The repository contains multiple directories named part_{part_number}, where each directory consists of chunk files prefixed with a timeline. Each chunk file contains 50,000 tweets related to the US elections 2024. Specifically, each subdirectory labeled with the prefix "part" contains 20 chunk files, resulting in a total of 1,000,000 tweets per part.
usc-x-24-us-election/
├── part_1/
│ ├── timeline_chunk_1.csv.gz
│ ├── timeline_chunk_2.csv.gz
│ └── ...
├── part_2/
│ ├── timeline_2_chunk_21.csv.gz
│ ├── timeline_2_chunk_22.csv.gz
│ └── ...
├── part_3/
│ ├── timeline_3_chunk_41.csv.gz
│ ├── timeline_3_chunk_42.csv.gz
│ └── ...
└── ...
To clone this repository, use the following command in your terminal:
git clone https://github.com/sinking8/usc-x-24-us-election.gitThis will create a local copy of the repository on your machine.
- Each directory
part_{part_number}contains chunk files that are prefixed with the timeline name. - Each chunk file consists of 50,000 tweets related to the US election, allowing for extensive data analysis and processing.
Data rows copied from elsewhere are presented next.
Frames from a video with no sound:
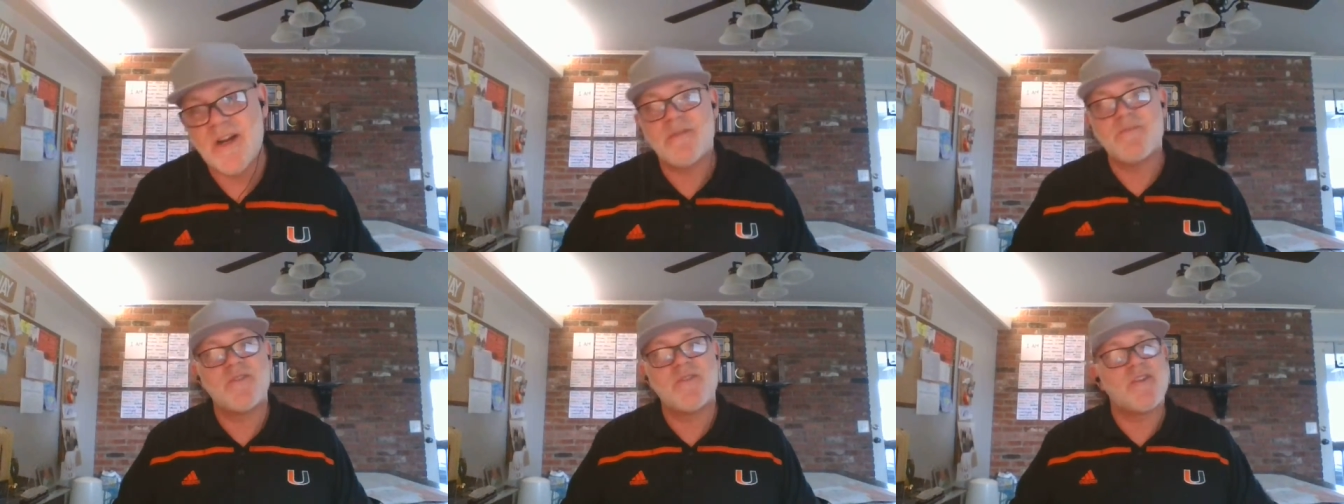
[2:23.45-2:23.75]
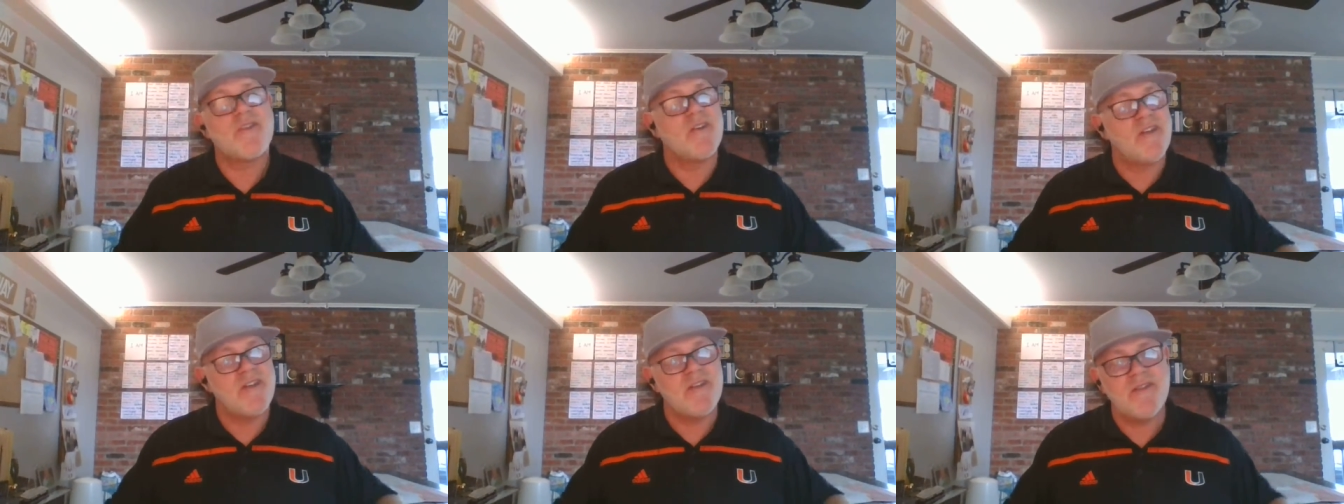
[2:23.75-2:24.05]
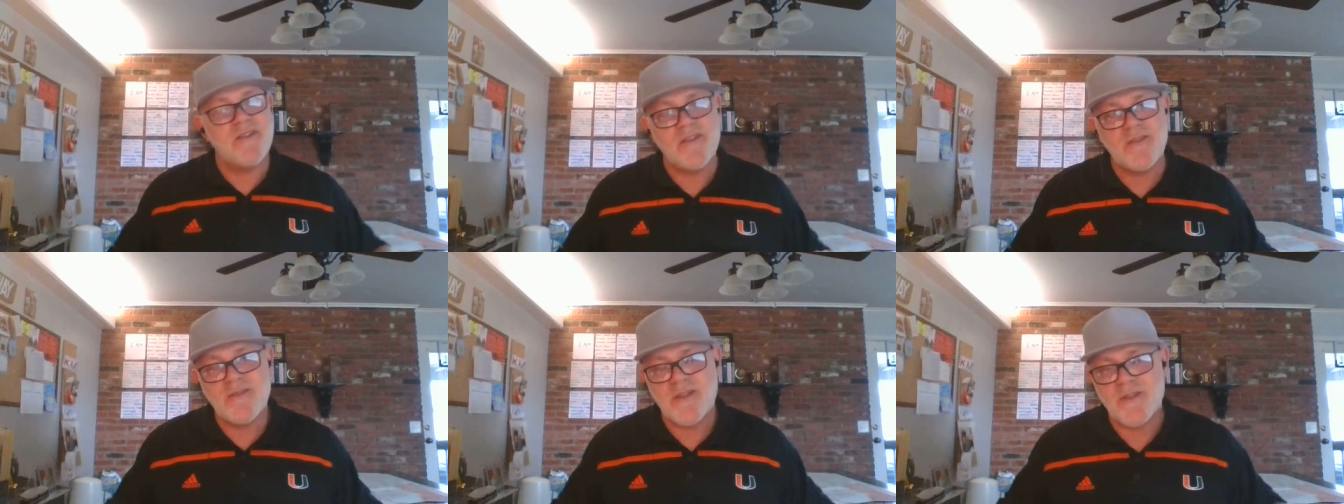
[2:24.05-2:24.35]
I'm sure you
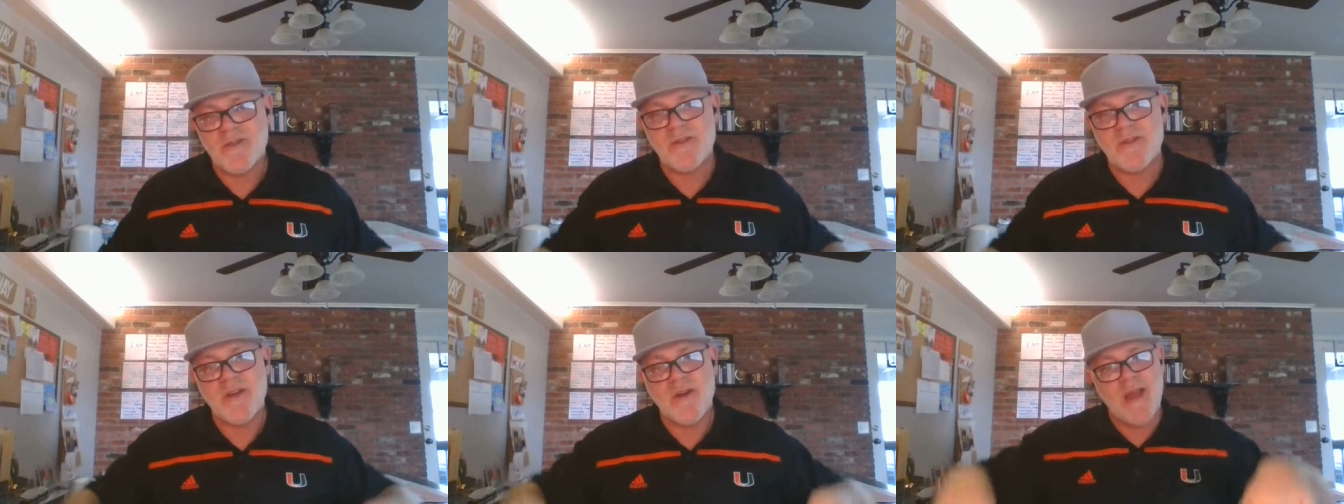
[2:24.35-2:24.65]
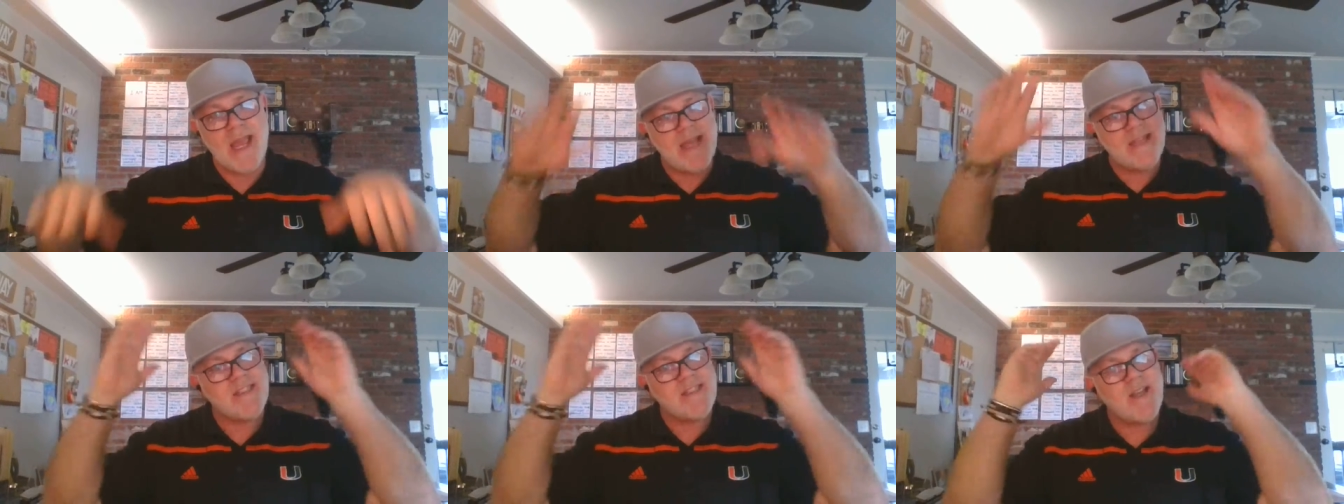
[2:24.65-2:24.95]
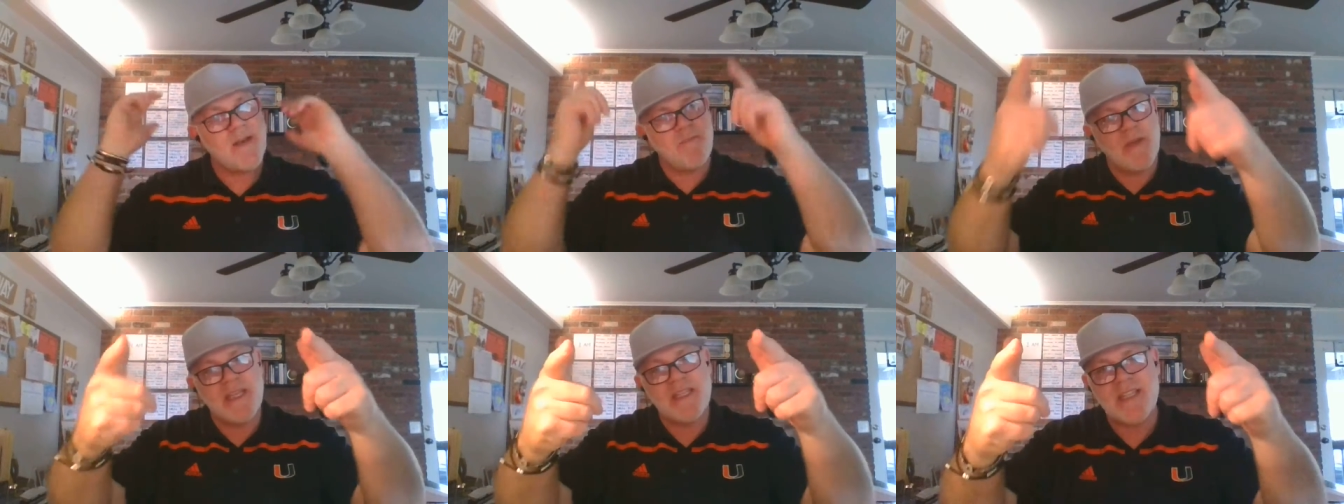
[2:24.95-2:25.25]
do too. So hands
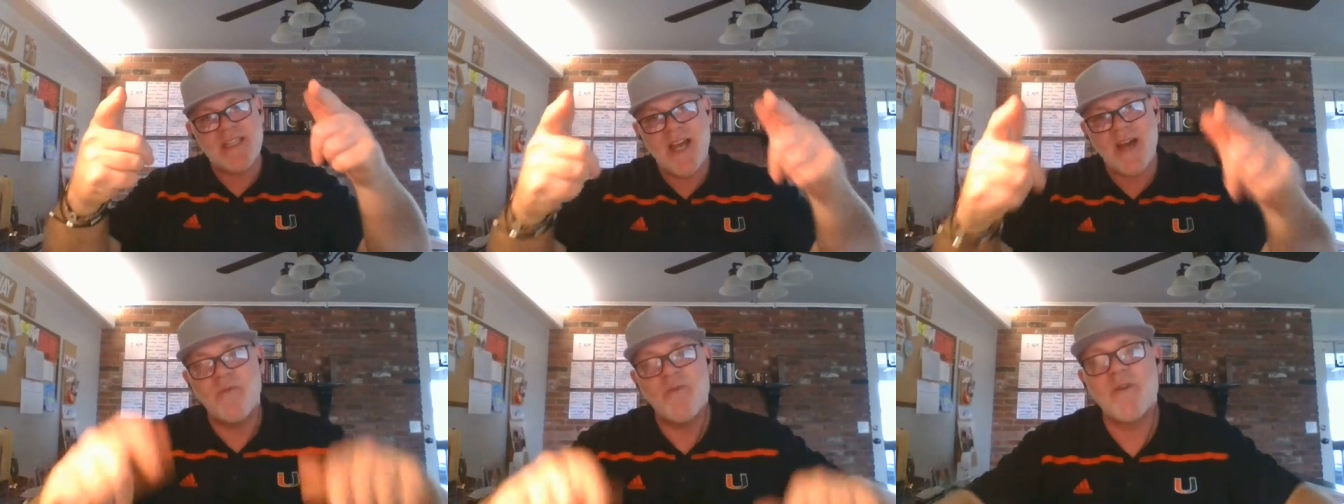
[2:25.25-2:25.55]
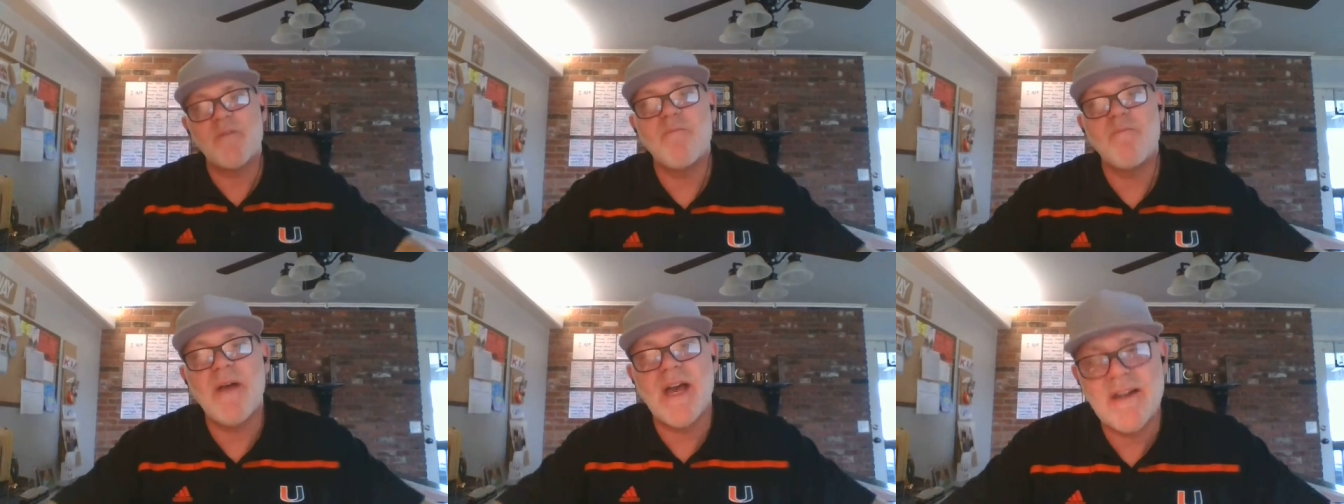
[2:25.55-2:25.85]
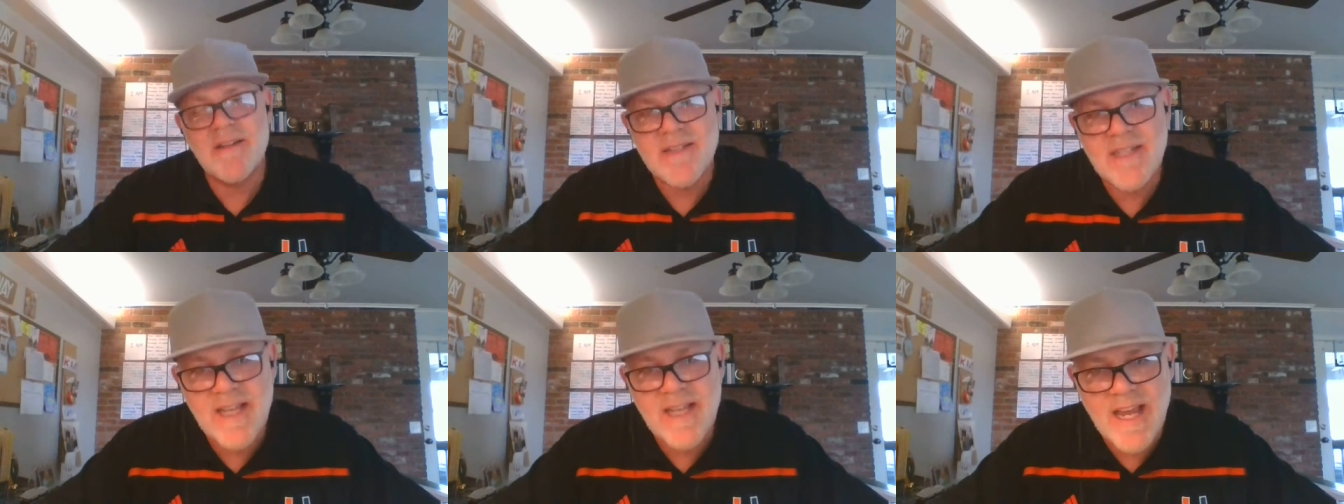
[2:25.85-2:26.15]
up, peace out. We're
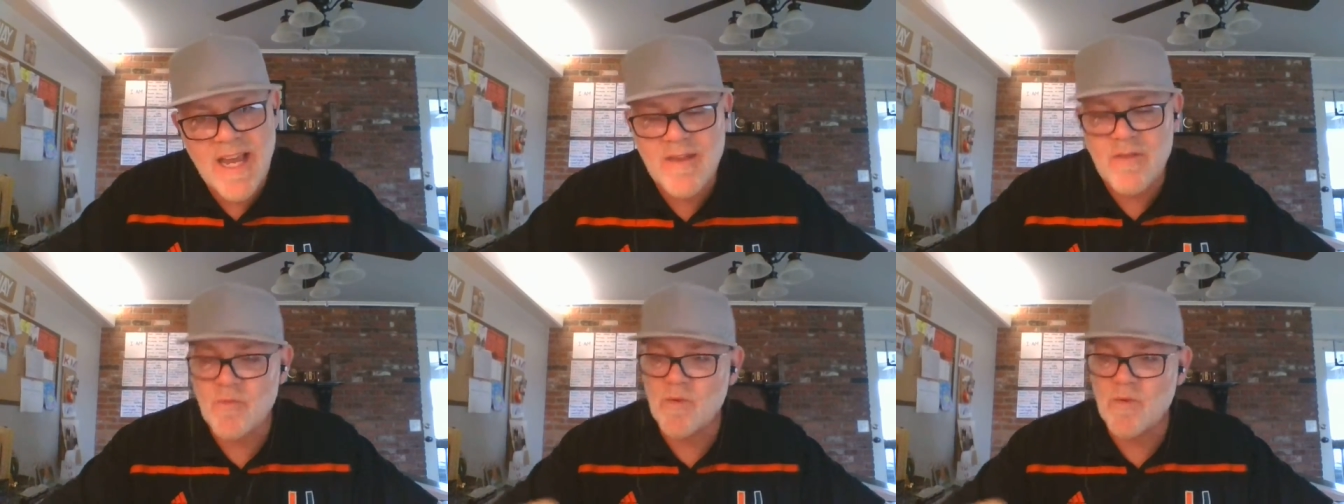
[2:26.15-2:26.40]
better together.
| Field Name | Data Type | Description |
|---|---|---|
| id | object | Unique identifier for each entry. |
| text | object | Text content of the tweet. |
| url | object | URL associated with the tweet or content. |
| epoch | object | Epoch timestamp when the tweet was created. |
| media | object | Media content included in the tweet (images, videos, etc.). |
| retweetedTweet | object | Content of the retweeted tweet, if applicable. |
| retweetedTweetID | object | ID of the retweeted tweet. |
| retweetedUserID | object | ID of the user who originally tweeted the retweeted content. |
| id_str | object | ID of the tweet as a string (alternative format). |
| lang | object | Language of the tweet content. |
| rawContent | object | Raw unprocessed text of the tweet. |
| replyCount | object | Number of replies to the tweet. |
| retweetCount | object | Number of retweets. |
| likeCount | object | Number of likes. |
| quoteCount | object | Number of quotes. |
| conversationId | object | ID of the conversation the tweet is part of. |
| conversationIdStr | object | Conversation ID as a string. |
| hashtags | object | Hashtags included in the tweet. |
| mentionedUsers | object | Users mentioned in the tweet. |
| links | object | External links included in the tweet. |
| viewCount | object | View count of the tweet. |
| quotedTweet | object | Content of the quoted tweet, if applicable. |
| in_reply_to_screen_name | object | Screen name of the user being replied to. |
| in_reply_to_status_id_str | object | ID of the tweet being replied to as a string. |
| in_reply_to_user_id_str | object | User ID of the user being replied to as a string. |
| location | object | Location information of the tweet or user. |
| cash_app_handle | object | Cash App handle mentioned in the tweet, if applicable. |
| user | object | User information or metadata. |
| date | object | Date of the tweet. |
| type | object | Type of tweet (e.g., original, reply, retweet,sponsored). |
| user_id | float64 | ID of the user as a float. |
- Ad tweets contain only text, with all other fields remaining as NaN.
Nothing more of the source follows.